With this being said, GKE control plane and its operations are part of Google duties in which you will not participate, this in order to get back time to focus on your application, while Google's SREs monitor your cluster and its computing, networking, and storage resources.

To answer your question if GKE comes with something similar (etcd compaction script) out of the box or what exactly happens when etcd gets full:

Not sure if there is a solution as yours (etcd compaction script) in GKE, but if it exist, it will be managed by the Google's SREs and you will not (depending on the cluster type you choose) notice if they backup or give maintenance to etcd o algun otro control plane component.

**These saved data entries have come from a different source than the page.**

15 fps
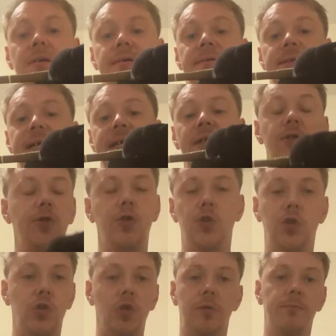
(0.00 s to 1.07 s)
and that
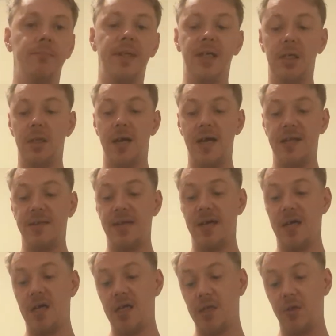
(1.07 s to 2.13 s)
shouldn't be like
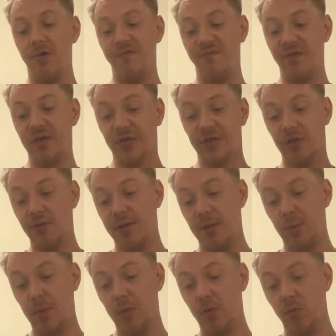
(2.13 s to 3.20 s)
that. I do feel as though
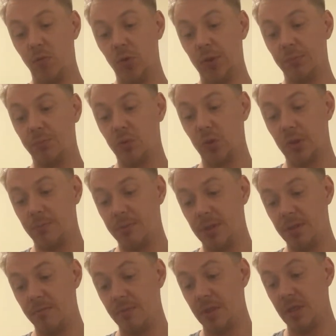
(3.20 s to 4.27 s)
that will cause a
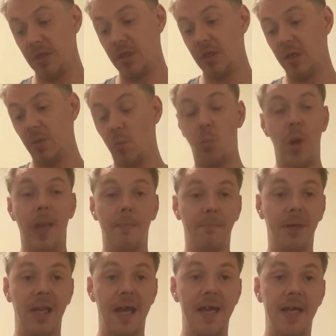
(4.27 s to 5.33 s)
problem when
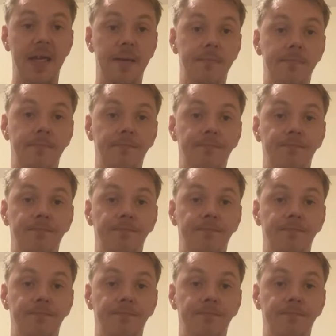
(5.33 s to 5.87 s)
playing.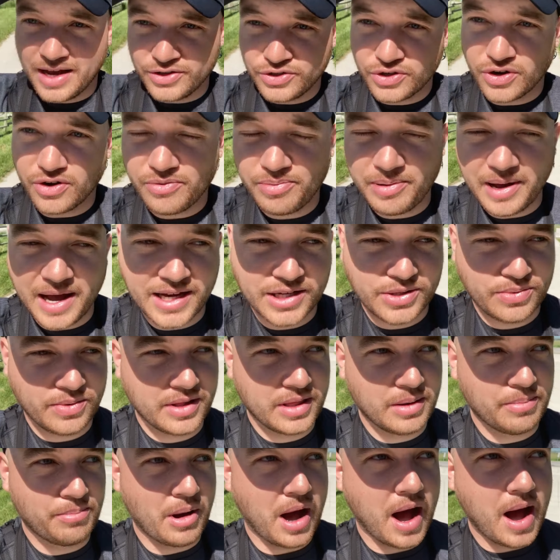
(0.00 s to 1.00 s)
drove past
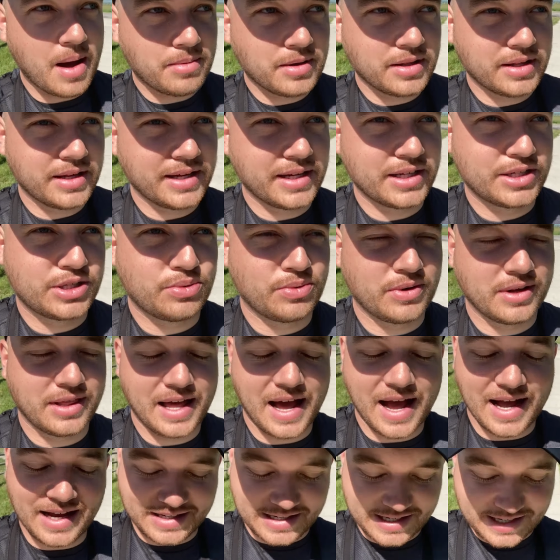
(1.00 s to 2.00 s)
where the bobolinks were
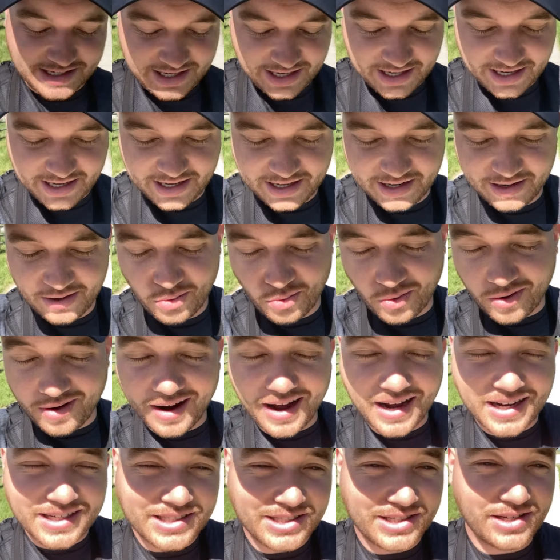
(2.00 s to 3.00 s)
last seen, where
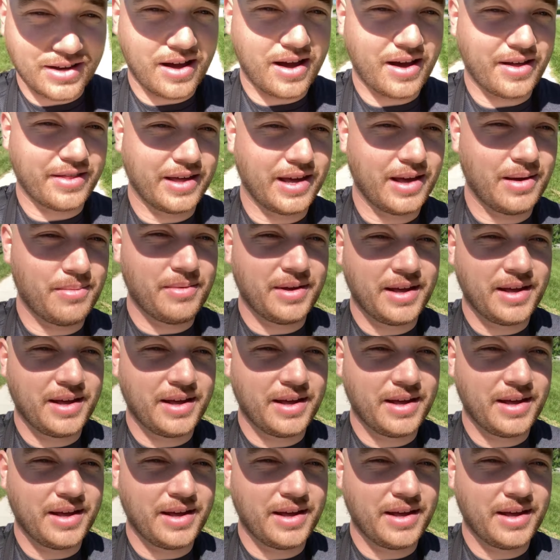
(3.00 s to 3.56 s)
I saw them,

In my experience most common issues related to a full etcd has to do with jobs not being deleted. As we know when a Job completes, no more Pods are created, but the Pods are not deleted either. Keeping them around allows you to still view the logs of completed pods to check for errors, warnings, or other diagnostic output. The Job object also remains after it is completed so that you can view its status. It is up to you to delete old jobs after noting their status. When things like this happens etcd database can be overwhelmed with that amount of data and therefore becomes unresponsive (This completely depends on the number of jobs running on your cluster).

In case etcd stops working or gets full, Google will be in charge of fixing it, as I mentioned above you will notice downtime on the control plane depending on the cluster type you choose. GKE offers Zonal clusters (single replica of the control plane running in a single zone), Multi-zonal clusters (single replica of the control plane running in a single zone), Regional cluster (multiple replicas of the control plane, running in multiple zones within a given region). If you choose Regional GKE cluster you will have HA for your GKE control plane (3 replicas of each control plane resource).